Collected data entries
==*==

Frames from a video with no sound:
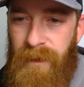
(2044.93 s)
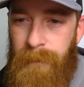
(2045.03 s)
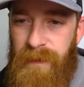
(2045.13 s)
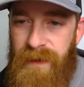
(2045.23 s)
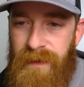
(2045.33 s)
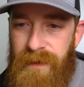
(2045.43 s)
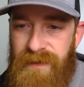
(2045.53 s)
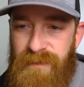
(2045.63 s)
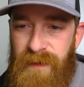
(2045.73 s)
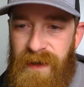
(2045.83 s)
Big Nick's
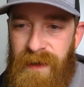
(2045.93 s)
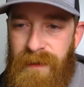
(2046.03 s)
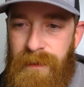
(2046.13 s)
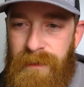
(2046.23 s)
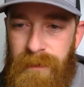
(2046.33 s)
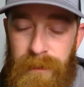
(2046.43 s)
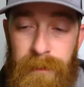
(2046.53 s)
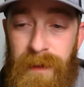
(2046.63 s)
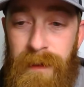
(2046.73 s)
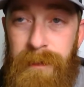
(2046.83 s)
back. Or he
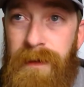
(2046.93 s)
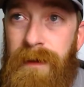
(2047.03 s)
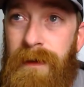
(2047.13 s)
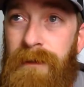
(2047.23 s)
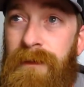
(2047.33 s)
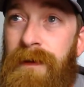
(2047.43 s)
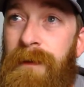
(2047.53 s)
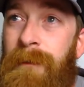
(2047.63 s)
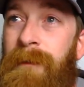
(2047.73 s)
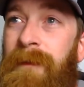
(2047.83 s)
might be. I don't even
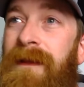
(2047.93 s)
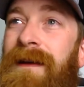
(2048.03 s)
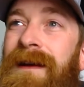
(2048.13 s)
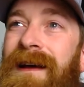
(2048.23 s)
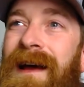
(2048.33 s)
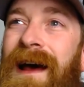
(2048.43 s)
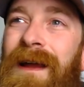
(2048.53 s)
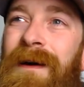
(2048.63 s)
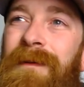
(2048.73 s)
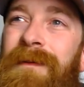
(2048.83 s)
know.
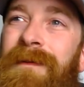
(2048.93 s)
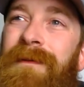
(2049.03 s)
Hello.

==*==

- **Activity**
Beginning with the line that contains "(2046.23 s)", write out every line through the last one in the records, exactly and without pictures.

- **Response for this exercise**
(2046.23 s)
(2046.33 s)
(2046.43 s)
(2046.53 s)
(2046.63 s)
(2046.73 s)
(2046.83 s)
back. Or he
(2046.93 s)
(2047.03 s)
(2047.13 s)
(2047.23 s)
(2047.33 s)
(2047.43 s)
(2047.53 s)
(2047.63 s)
(2047.73 s)
(2047.83 s)
might be. I don't even
(2047.93 s)
(2048.03 s)
(2048.13 s)
(2048.23 s)
(2048.33 s)
(2048.43 s)
(2048.53 s)
(2048.63 s)
(2048.73 s)
(2048.83 s)
know.
(2048.93 s)
(2049.03 s)
Hello.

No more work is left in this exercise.